On Instagram and TikTok, Capellini said she sees a “girl boss” persona, where Gen Z and millennials portray themselves as always on the grind and always working. 

“We’re now seeing this other side of their life, maybe it’s their house, their vacation, their car — whatever materialistic thing it may be, it makes us think they must be doing really well in their career,” said Shara Seigel, senior director of consumer media strategy at PR agency Mission North, who noted seeing these updates on Instagram. “Maybe they’re my age but a level above me. I see all of their accomplishments and wonder what their salary might be in terms of affording that as a lifestyle. It’s like ‘wish I made what you were making to be able to do that.’”

Social media makes it easy to compare lives — even if they’re somewhat exaggerated online.

“In our current social media-driven culture, it can be difficult to parse reality from carefully staged photos and moments,” Niki Yarnot, a career coach with New York-based career services firm Wanderlust Careers, told WorkLife. “The bar for achievement and success seems to move higher and higher all the time.”

Dr. Anisha Patel-Dunn, psychiatrist and chief medical officer at LifeStance Health, a provider of outpatient in-person and virtual healthcare, said she has noticed patients struggling with mental health challenges in ways that they wouldn’t have 10 years ago.

“In the pandemic here, people have a feeling that things have been halted and they’ve missed the stages of development in their career,” said Patel-Dunn. 
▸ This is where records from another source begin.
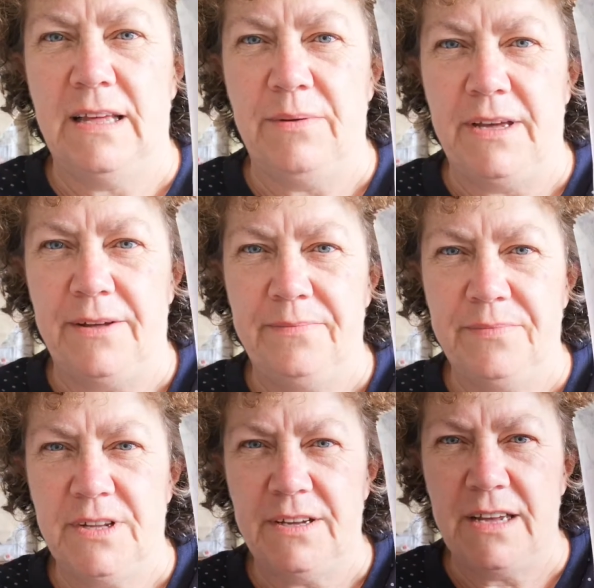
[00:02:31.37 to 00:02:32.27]
There we are.
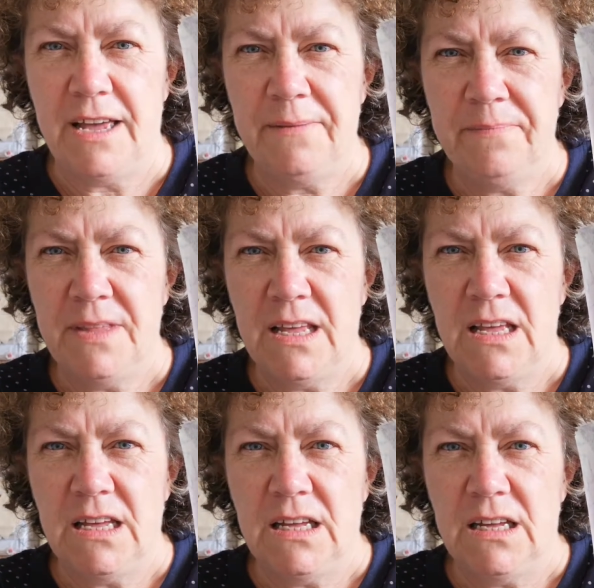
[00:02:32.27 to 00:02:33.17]
Okay.
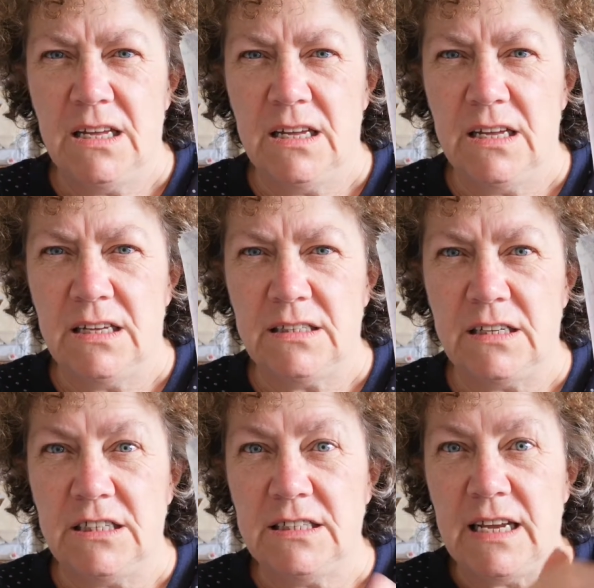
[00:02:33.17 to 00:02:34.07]
So
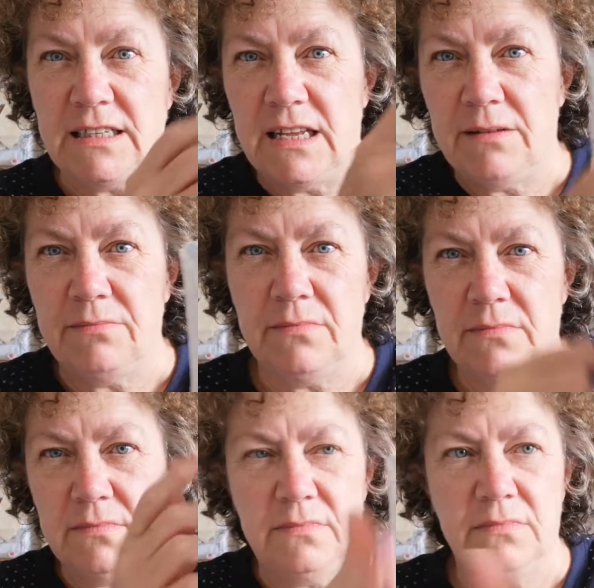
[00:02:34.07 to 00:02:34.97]
it just takes that
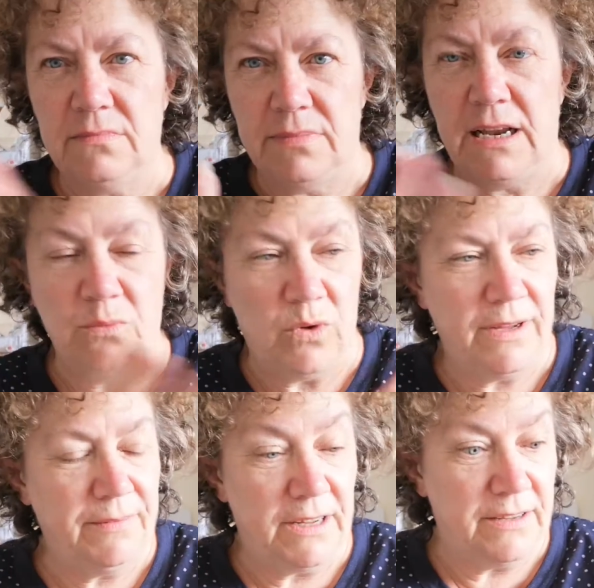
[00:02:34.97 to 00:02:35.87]
plain
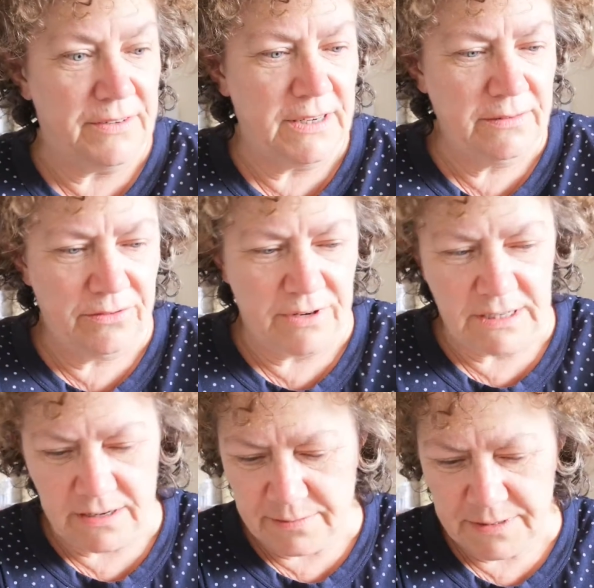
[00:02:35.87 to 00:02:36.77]
white, like I've said 3
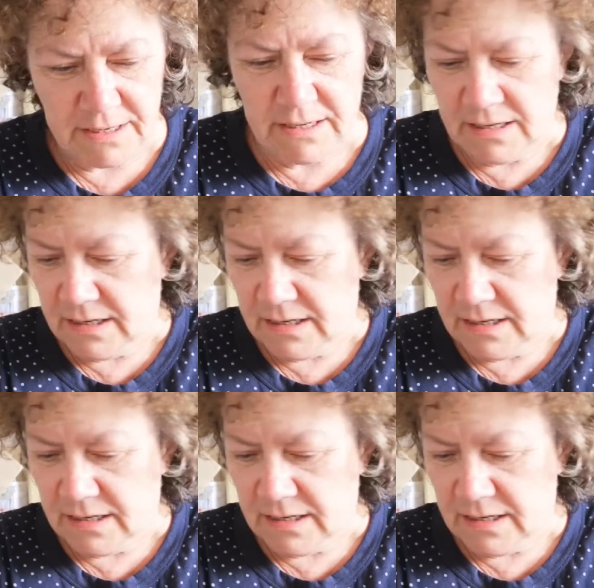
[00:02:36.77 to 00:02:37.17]
times.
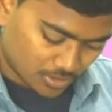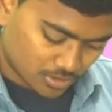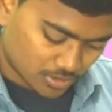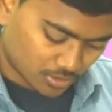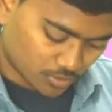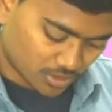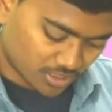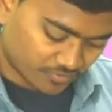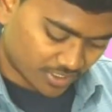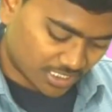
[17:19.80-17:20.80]
So
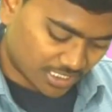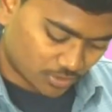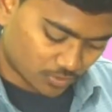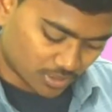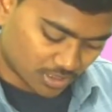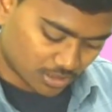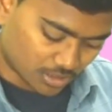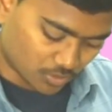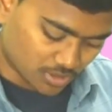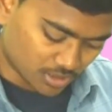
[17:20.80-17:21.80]
25 lakh
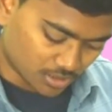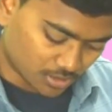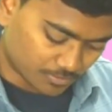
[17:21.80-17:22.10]
20,000.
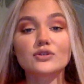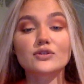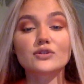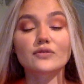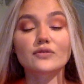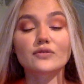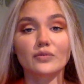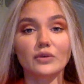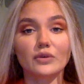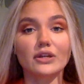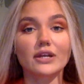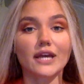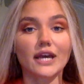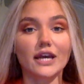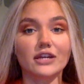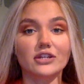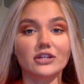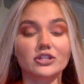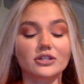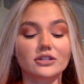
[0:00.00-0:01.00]
of
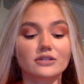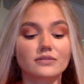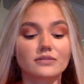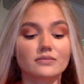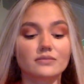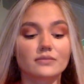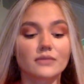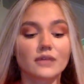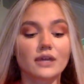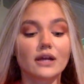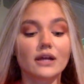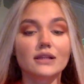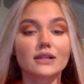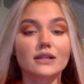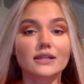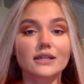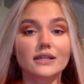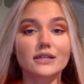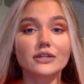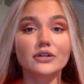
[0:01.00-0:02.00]
communication:
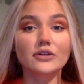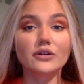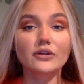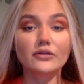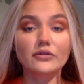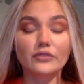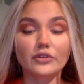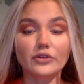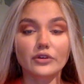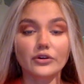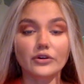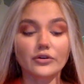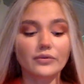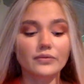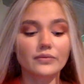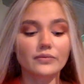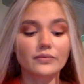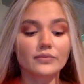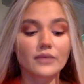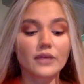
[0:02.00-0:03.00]
linear
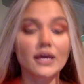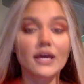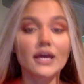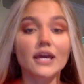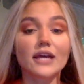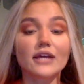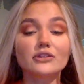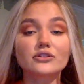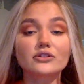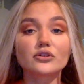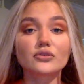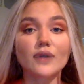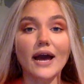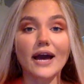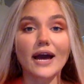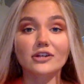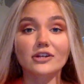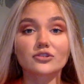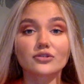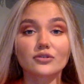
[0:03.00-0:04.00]
view,
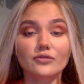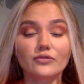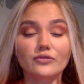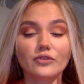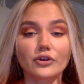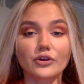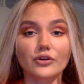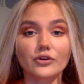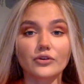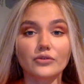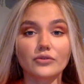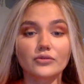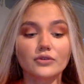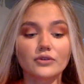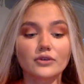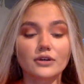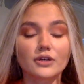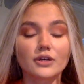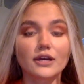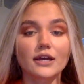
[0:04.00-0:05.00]
interactional view,
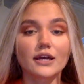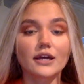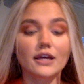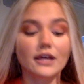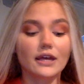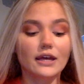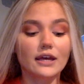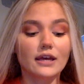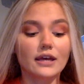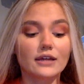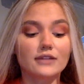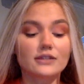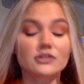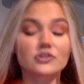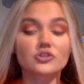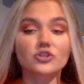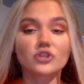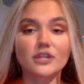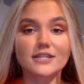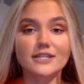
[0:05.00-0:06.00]
and
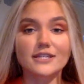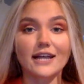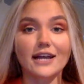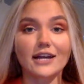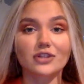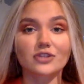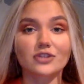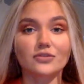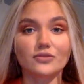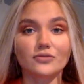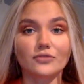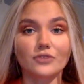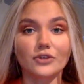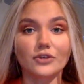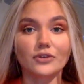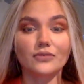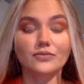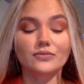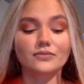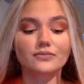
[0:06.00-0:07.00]
transactional
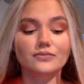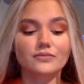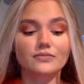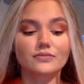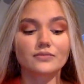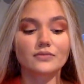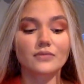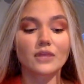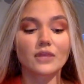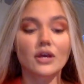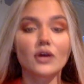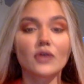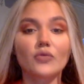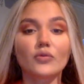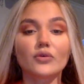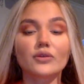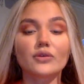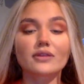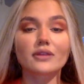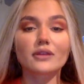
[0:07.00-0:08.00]
view.
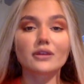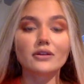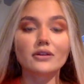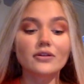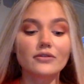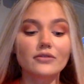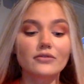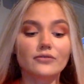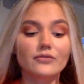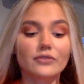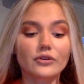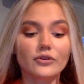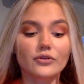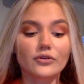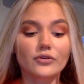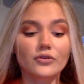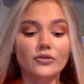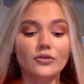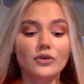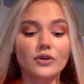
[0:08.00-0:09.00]
With linear
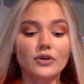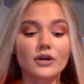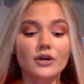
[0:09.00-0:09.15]
view,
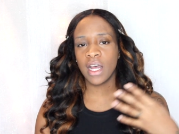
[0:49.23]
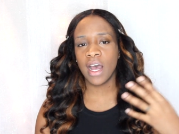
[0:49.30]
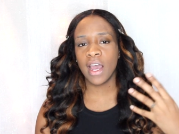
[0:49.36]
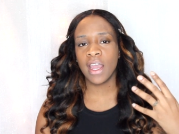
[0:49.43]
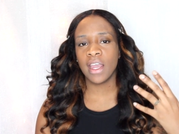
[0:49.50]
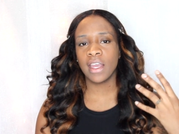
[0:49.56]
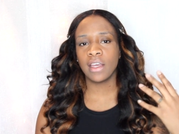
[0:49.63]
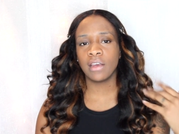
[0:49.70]

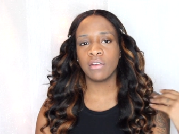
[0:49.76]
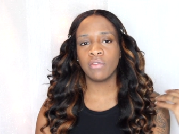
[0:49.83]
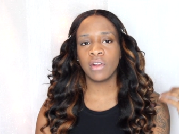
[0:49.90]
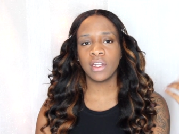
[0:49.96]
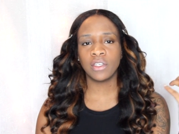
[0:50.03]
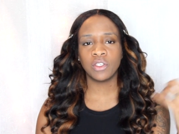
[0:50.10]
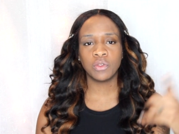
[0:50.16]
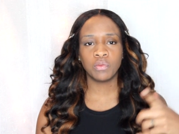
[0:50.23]
I
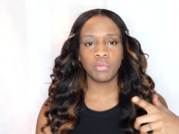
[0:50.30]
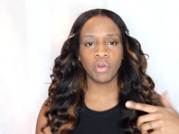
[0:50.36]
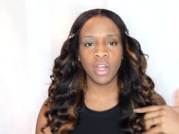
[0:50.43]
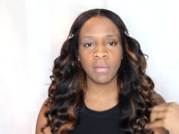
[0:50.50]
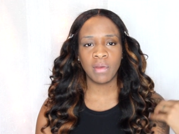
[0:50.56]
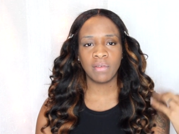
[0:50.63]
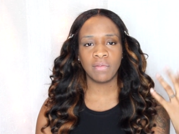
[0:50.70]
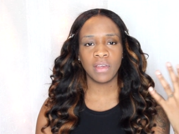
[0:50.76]
already
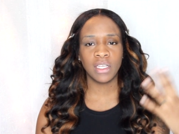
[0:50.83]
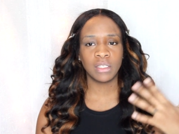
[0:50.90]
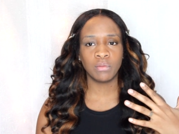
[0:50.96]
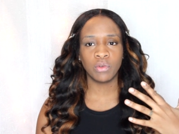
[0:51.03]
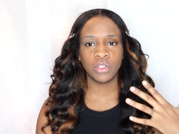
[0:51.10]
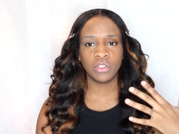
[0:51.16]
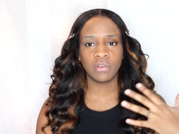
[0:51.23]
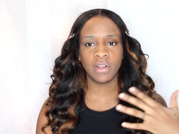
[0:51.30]
sprayed my face,
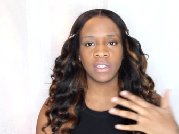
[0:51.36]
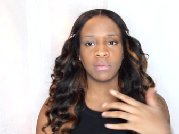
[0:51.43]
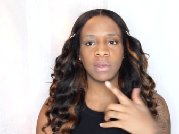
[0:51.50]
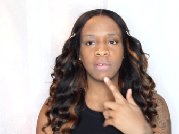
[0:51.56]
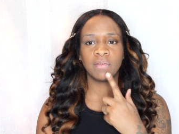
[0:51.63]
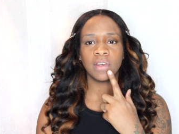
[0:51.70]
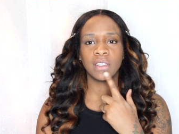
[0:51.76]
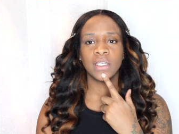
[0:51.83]
moisturized
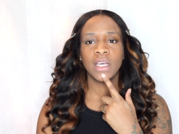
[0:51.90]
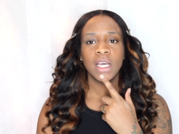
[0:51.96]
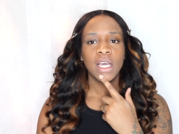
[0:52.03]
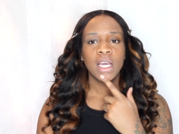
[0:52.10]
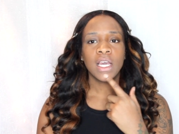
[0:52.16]
my face,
Patel-Dunn said those most vulnerable to this career milestone FOMO are people who just started a new career, are young in the job market, or even just started a new position. On top of social media adding to these feelings, people are mostly remote or hybrid and they no longer are getting those water cooler conversations where they might be validated by a coworker.

Those who are working through career milestone FOMO might feel anxious, overwhelmed, and worried, said Patel-Dunn. If it gets even worse, physical symptoms could appear like the tightness of chest, trouble sleeping and even panic attacks.

“We often see with some of this you can then have low self-esteem and turn it inward,” said Patel-Dunn.  

How to avoid career comparison traps

Patel-Dunn recommends putting everything in moderation. Limit time on social media and instead focus on things like exercising, getting good sleep, eating healthy, spending time outdoors and talking to loved ones. 

“Maybe you need to take a break and you’re only on LinkedIn when you’re on your computer versus on your smartphone device that goes everywhere with you,” said Patel-Dunn.

She also suggests reframing your thinking from life away from life happening to you to playing an active role in what happens. To help shift your perspective, it might be beneficial to focus on the positives of where you are now in your career path. 

Or, it could mean coming up with a solid plan on how to approach your supervisor on getting that raise or promotion if you feel like you’ve earned it. Patel-Dunn suggests asking peers or supervisors for feedback or expressing your concerns. 

“Part of working is getting feedback,” said Patel-Dunn. “It doesn’t have to be waiting for feedback. If you’re feeling anxious, vulnerable or insecure, reach out and grab a few minutes and ask them for that. It can be so helpful.”